Word for word, set down the records and skip each picture.
*** Supplied records Section Begins ***
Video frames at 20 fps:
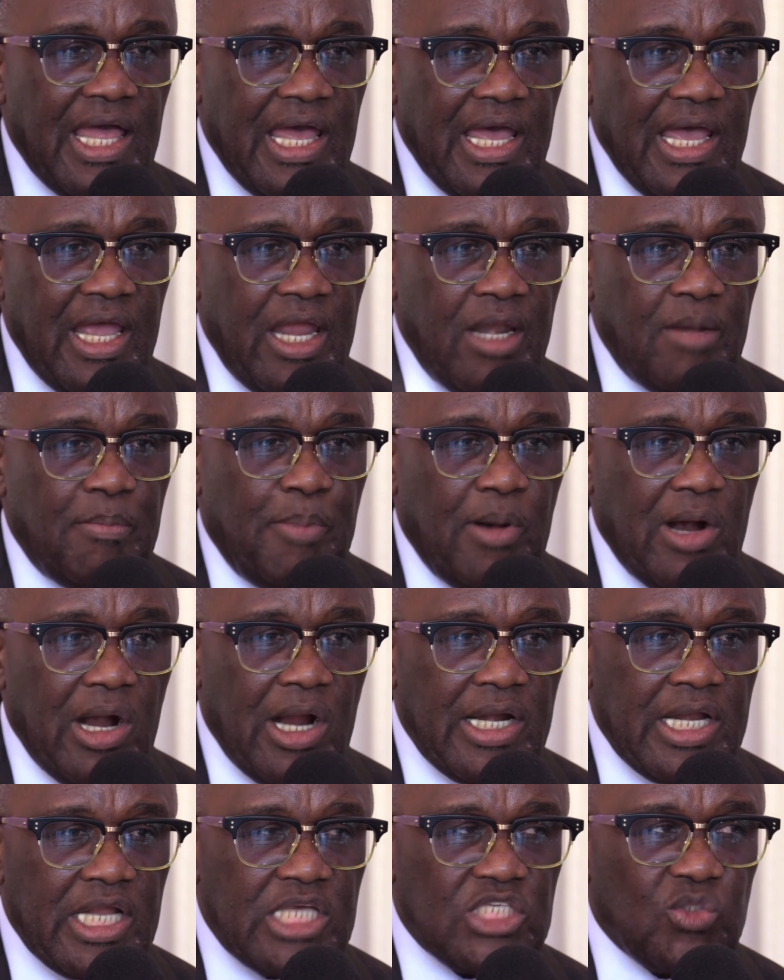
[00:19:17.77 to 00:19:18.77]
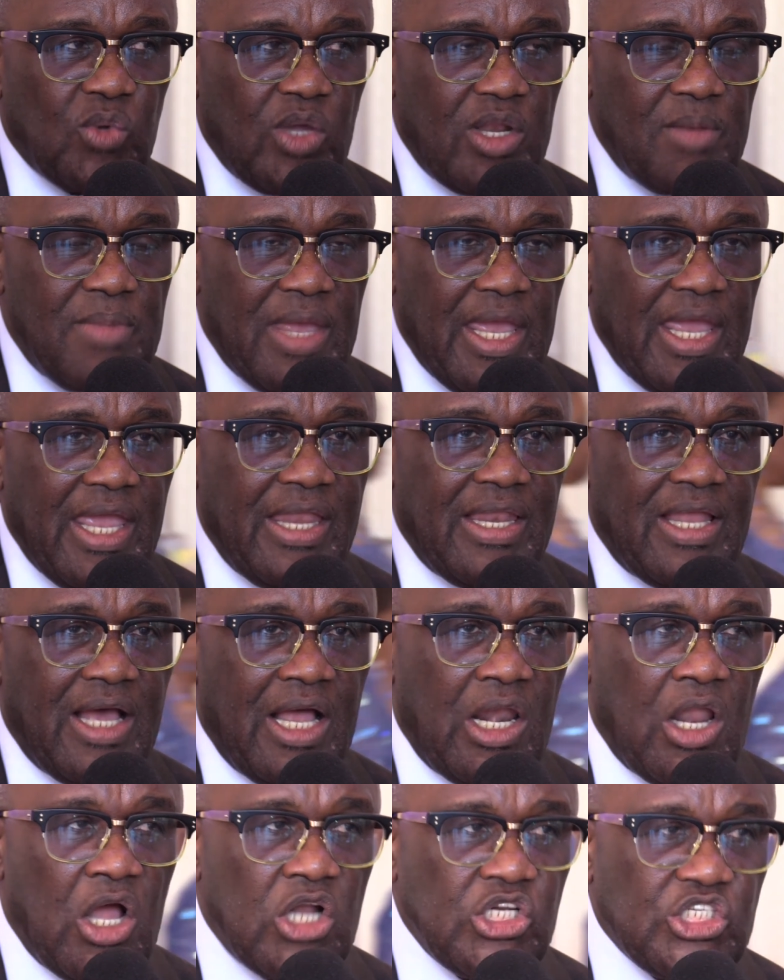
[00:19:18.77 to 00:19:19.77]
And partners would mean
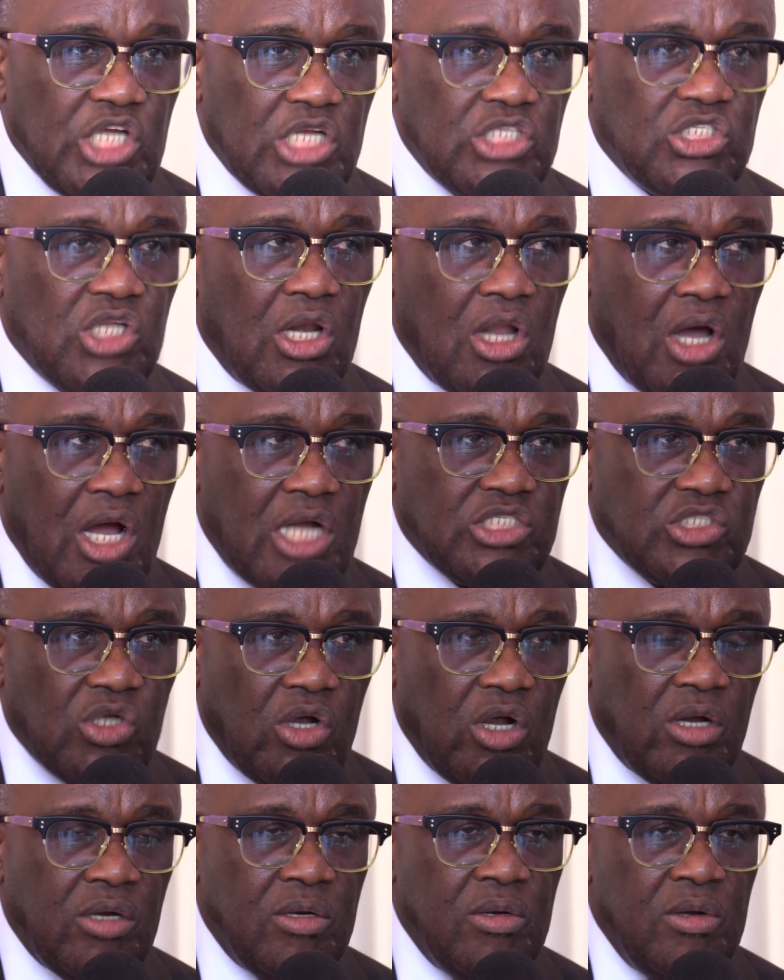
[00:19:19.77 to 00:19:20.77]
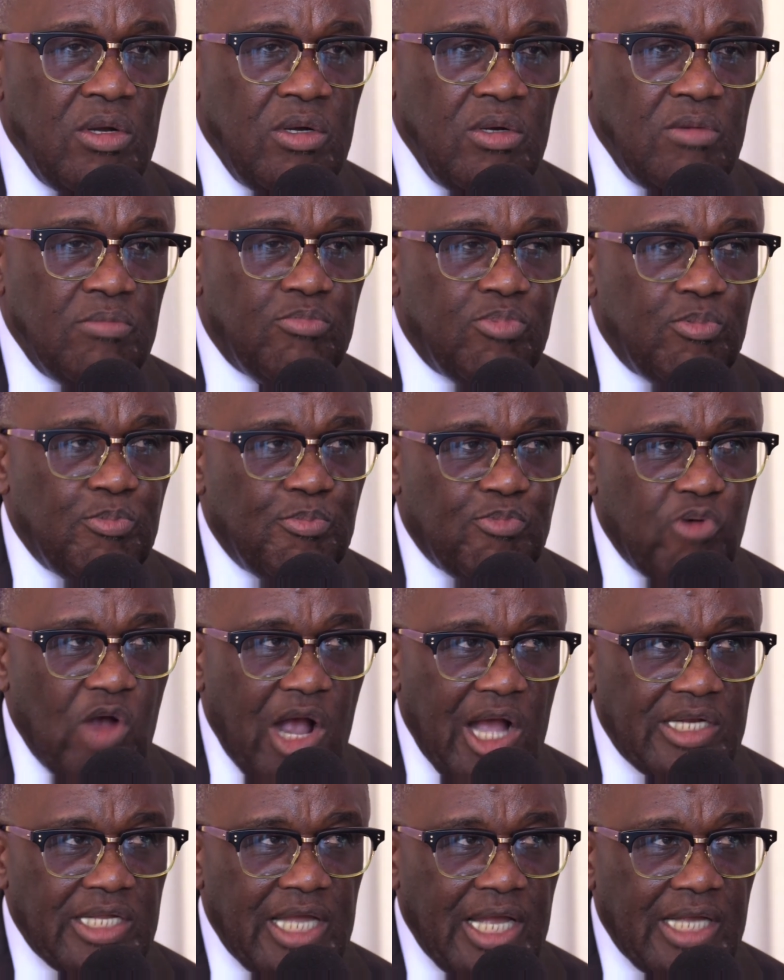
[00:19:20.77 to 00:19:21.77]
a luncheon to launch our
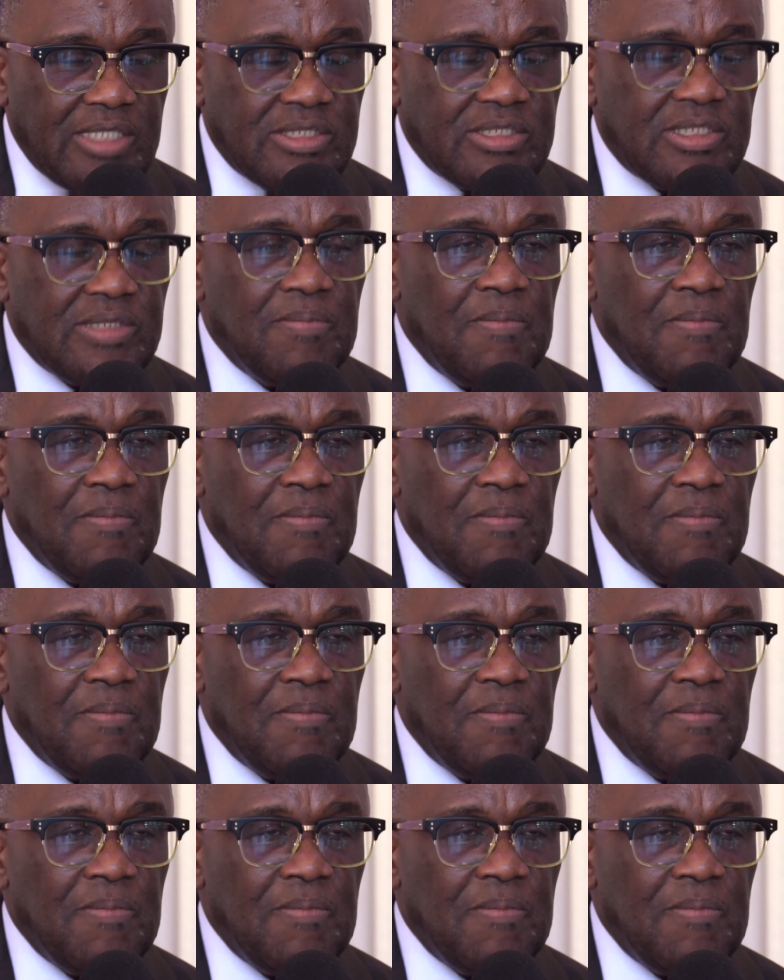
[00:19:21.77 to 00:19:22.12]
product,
*** Supplied records Section Ends ***
## Task result
Video frames at 20 fps:
[00:19:17.77 to 00:19:18.77]
[00:19:18.77 to 00:19:19.77]
And partners would mean
[00:19:19.77 to 00:19:20.77]
[00:19:20.77 to 00:19:21.77]
a luncheon to launch our
[00:19:21.77 to 00:19:22.12]
product,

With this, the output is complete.